• [Task details]
Copy out, unchanged, the entries below from the "[0:00.00-0:00.90]" line to the final line. Omit pictures.

***** Material for this task

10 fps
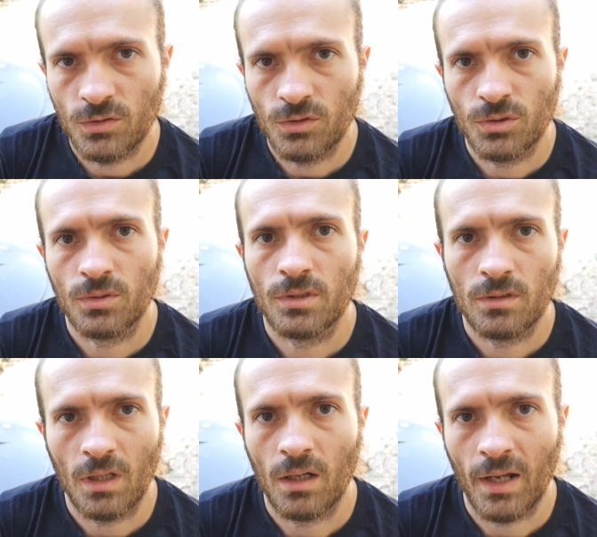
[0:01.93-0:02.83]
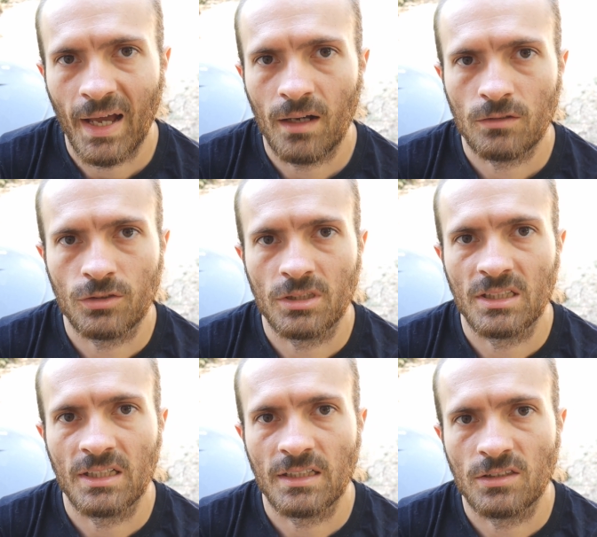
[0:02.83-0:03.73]
tutorial on how to
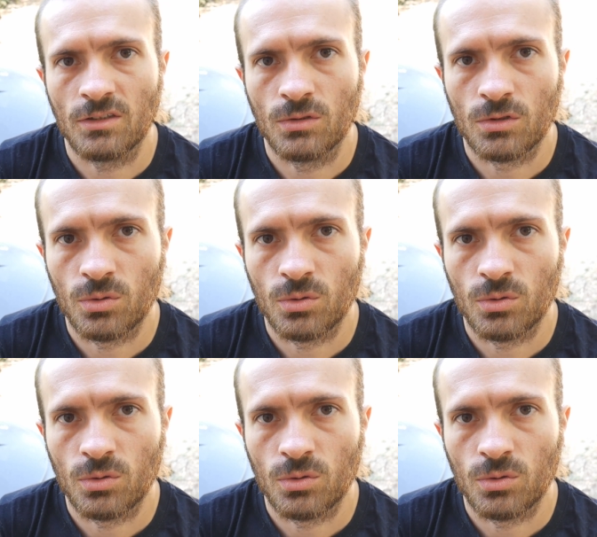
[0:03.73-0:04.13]
connect your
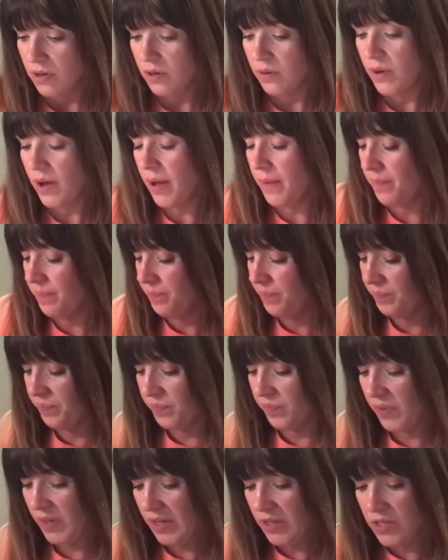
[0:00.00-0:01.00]
Okay,
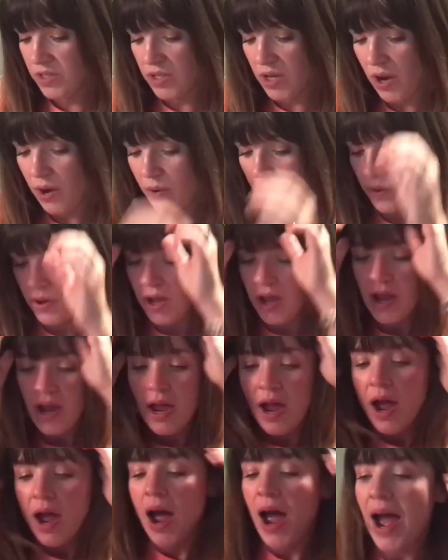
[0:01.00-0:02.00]
so
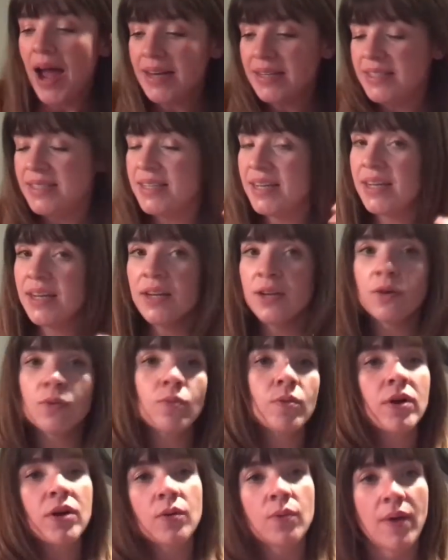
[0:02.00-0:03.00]
I did
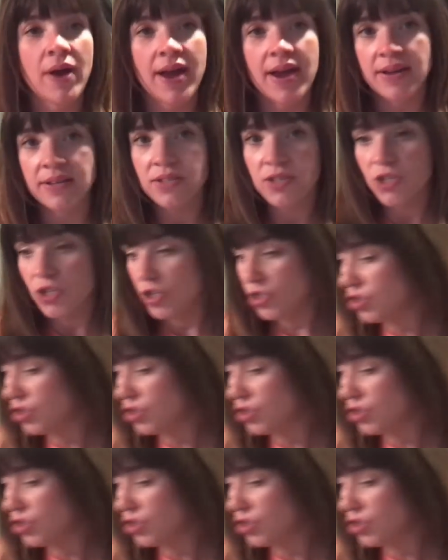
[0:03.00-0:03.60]
request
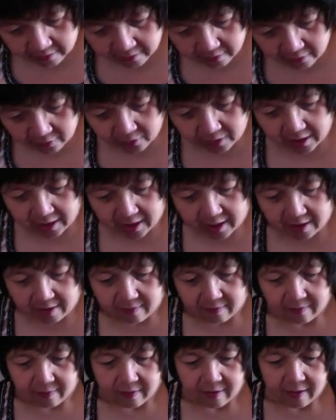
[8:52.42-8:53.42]
okay,
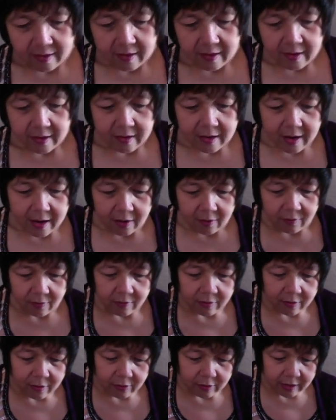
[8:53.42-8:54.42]
now
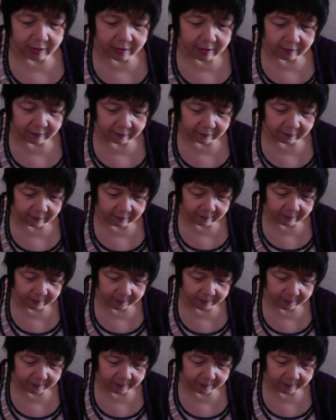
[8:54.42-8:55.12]
look at this.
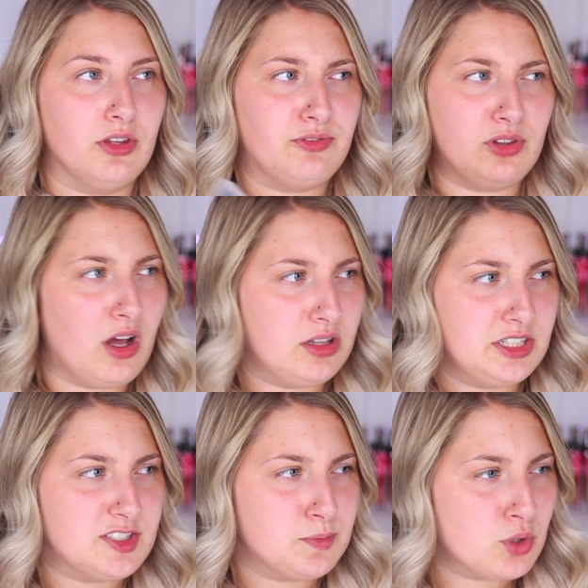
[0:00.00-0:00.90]

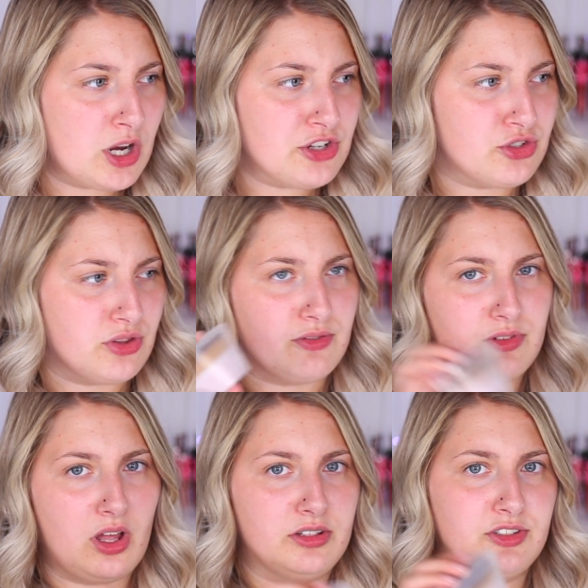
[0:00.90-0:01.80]
Flawless brush or the
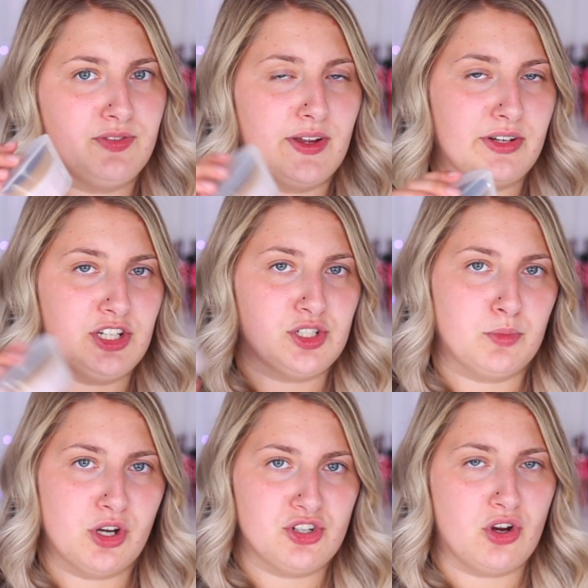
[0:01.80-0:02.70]
Flawless foundation
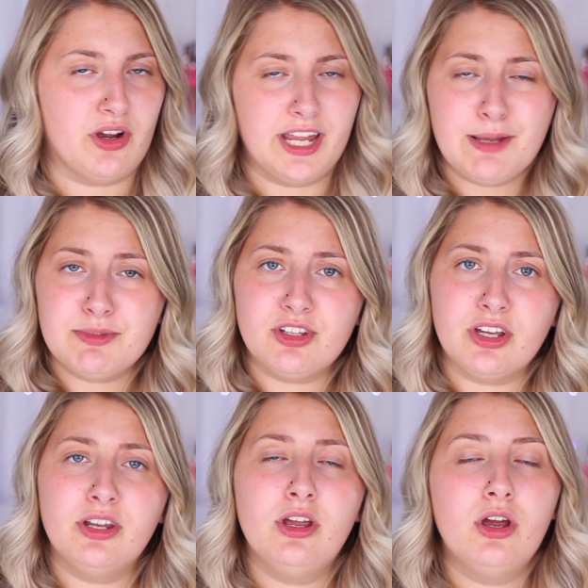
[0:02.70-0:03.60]
brush on
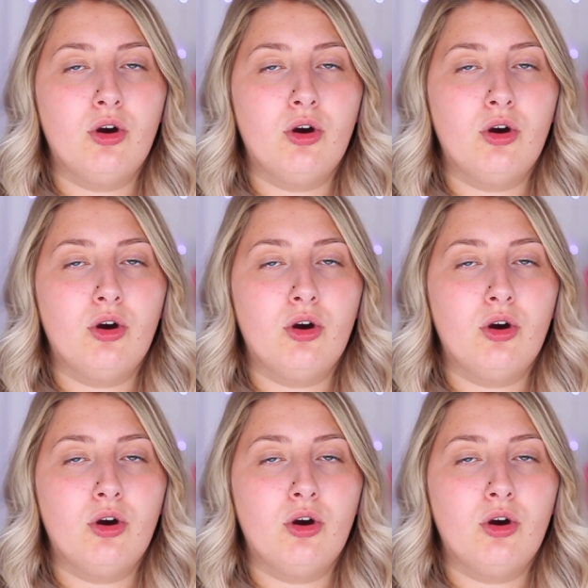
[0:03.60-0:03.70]
Amazon,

**********

• [Expected answer]
[0:00.00-0:00.90]

[0:00.90-0:01.80]
Flawless brush or the
[0:01.80-0:02.70]
Flawless foundation
[0:02.70-0:03.60]
brush on
[0:03.60-0:03.70]
Amazon,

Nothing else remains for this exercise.